=== Begin Enclosure ===

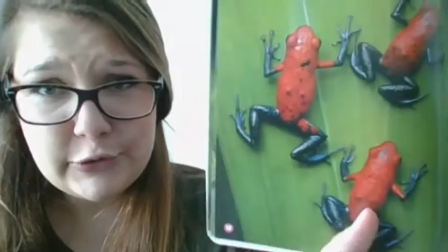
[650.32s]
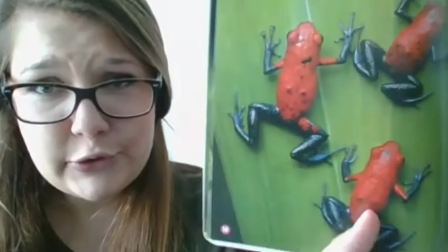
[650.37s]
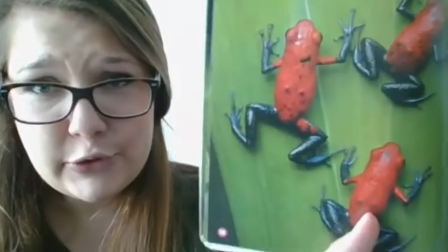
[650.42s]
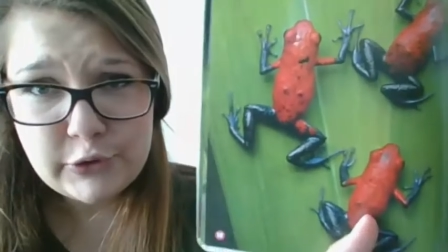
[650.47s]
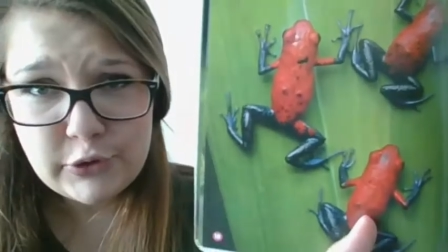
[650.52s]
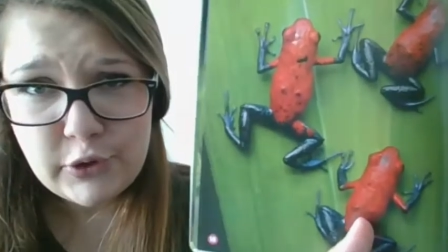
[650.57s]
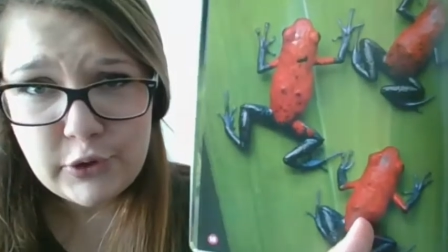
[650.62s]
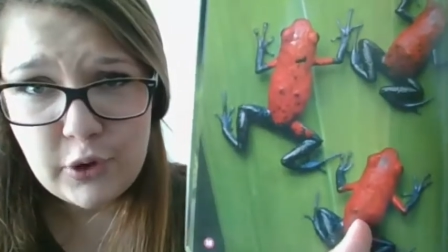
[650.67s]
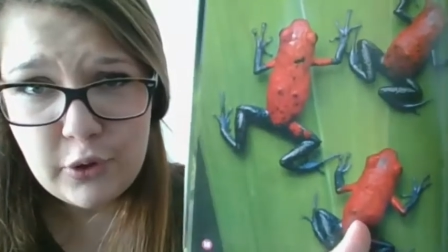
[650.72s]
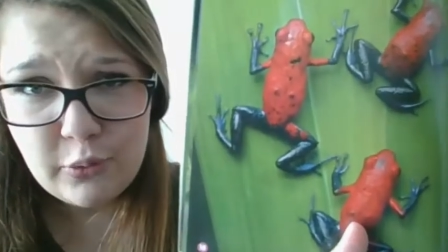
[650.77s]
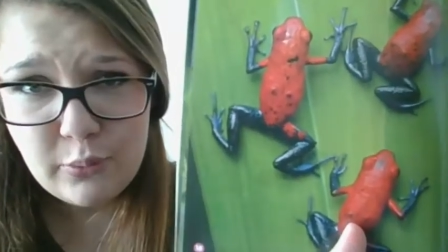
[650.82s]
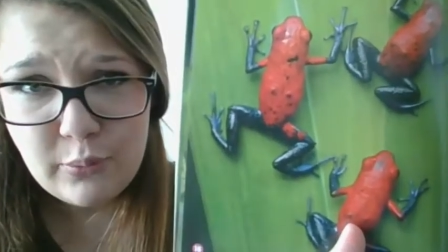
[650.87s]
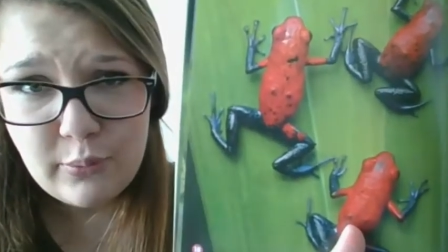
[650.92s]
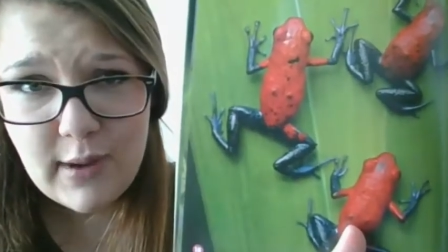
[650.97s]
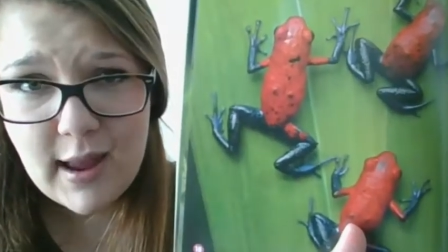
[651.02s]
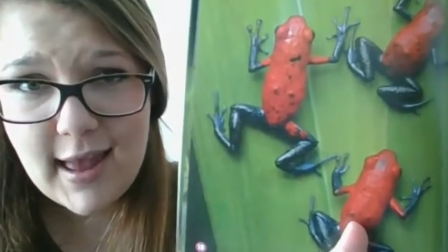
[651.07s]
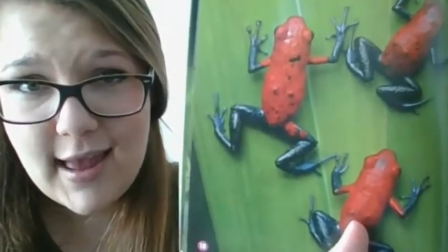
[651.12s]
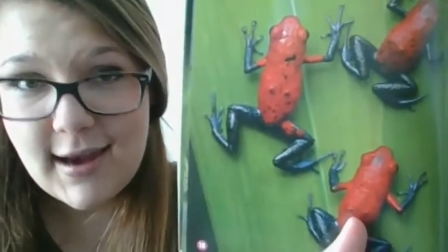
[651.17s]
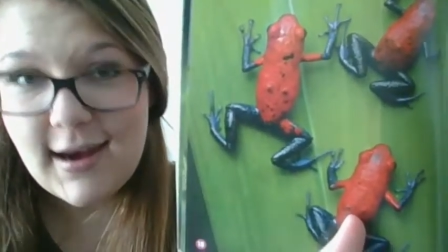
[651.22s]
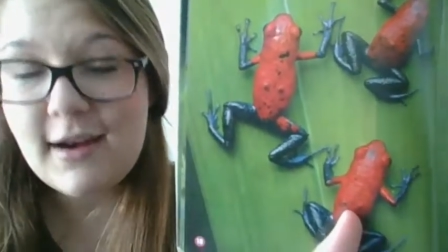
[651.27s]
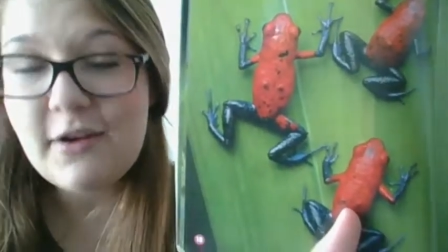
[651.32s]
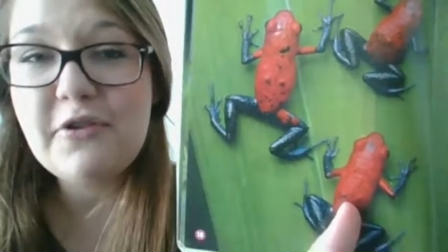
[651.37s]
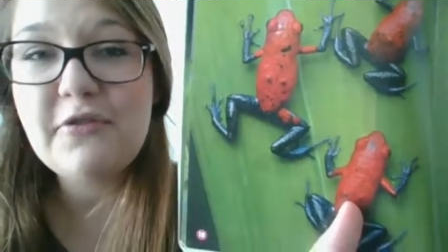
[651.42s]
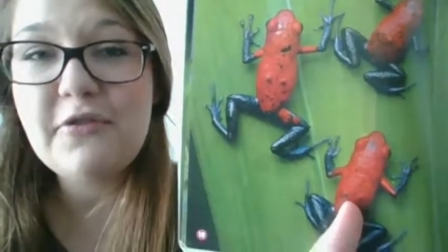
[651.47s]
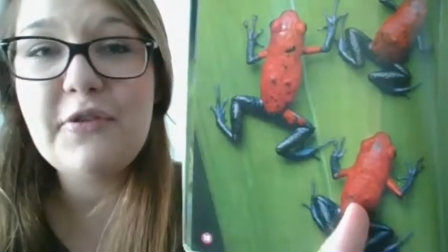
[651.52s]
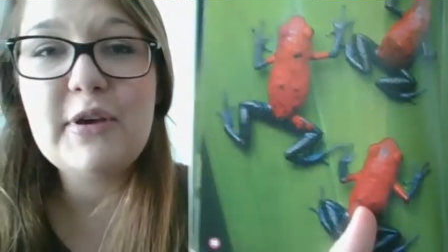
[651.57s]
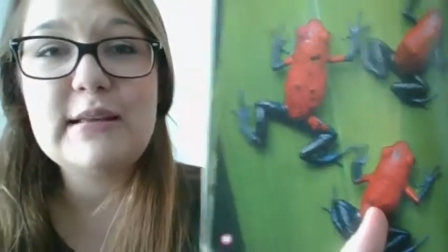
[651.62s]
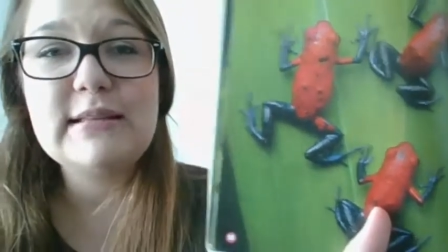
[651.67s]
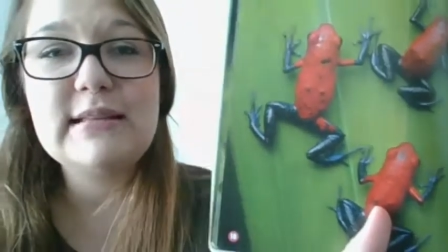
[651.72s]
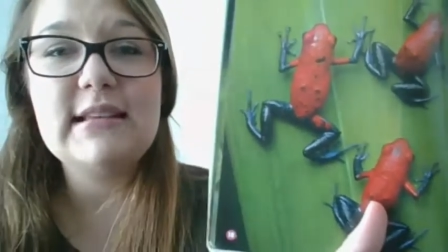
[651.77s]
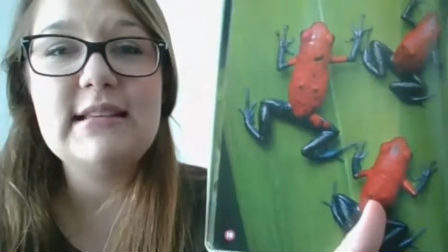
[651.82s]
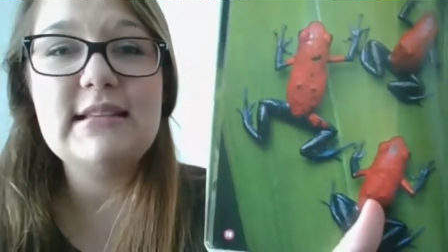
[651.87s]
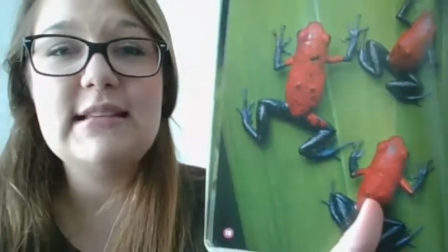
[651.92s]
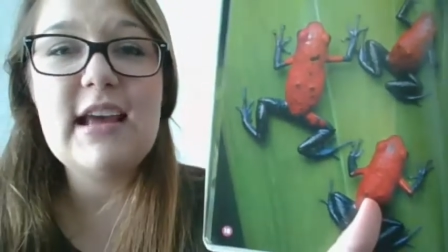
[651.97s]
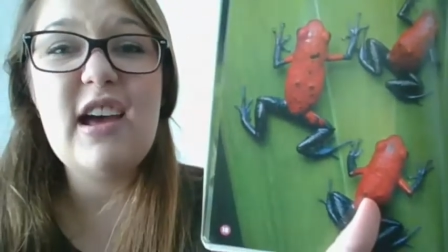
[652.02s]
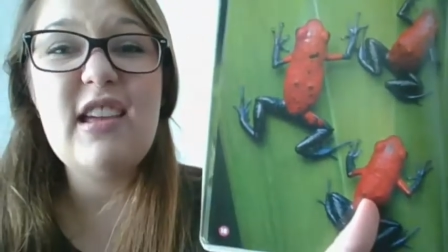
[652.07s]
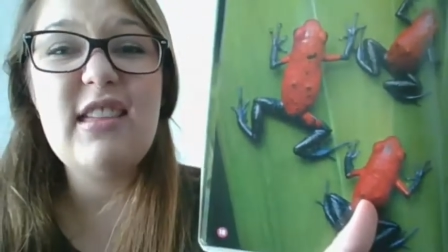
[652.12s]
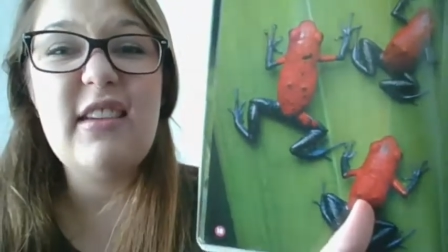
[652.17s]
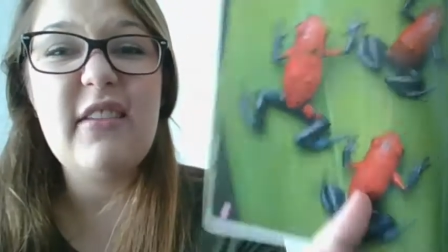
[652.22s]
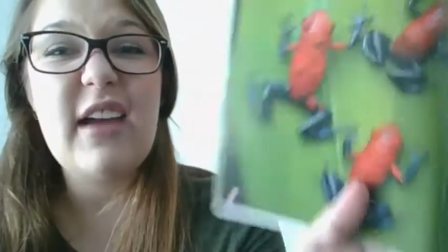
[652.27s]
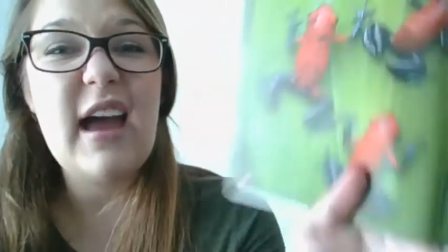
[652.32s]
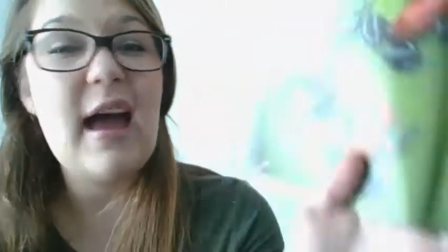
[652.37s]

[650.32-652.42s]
so red. I don't know if you guys can tell. They've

=== End Enclosure ===

_WORK INSTRUCTION_.
Could you reproduce every entry exactly, leaving out the pictures?

_FINISHED EXERCISE_.
[650.32s]
[650.37s]
[650.42s]
[650.47s]
[650.52s]
[650.57s]
[650.62s]
[650.67s]
[650.72s]
[650.77s]
[650.82s]
[650.87s]
[650.92s]
[650.97s]
[651.02s]
[651.07s]
[651.12s]
[651.17s]
[651.22s]
[651.27s]
[651.32s]
[651.37s]
[651.42s]
[651.47s]
[651.52s]
[651.57s]
[651.62s]
[651.67s]
[651.72s]
[651.77s]
[651.82s]
[651.87s]
[651.92s]
[651.97s]
[652.02s]
[652.07s]
[652.12s]
[652.17s]
[652.22s]
[652.27s]
[652.32s]
[652.37s]

[650.32-652.42s]
so red. I don't know if you guys can tell. They've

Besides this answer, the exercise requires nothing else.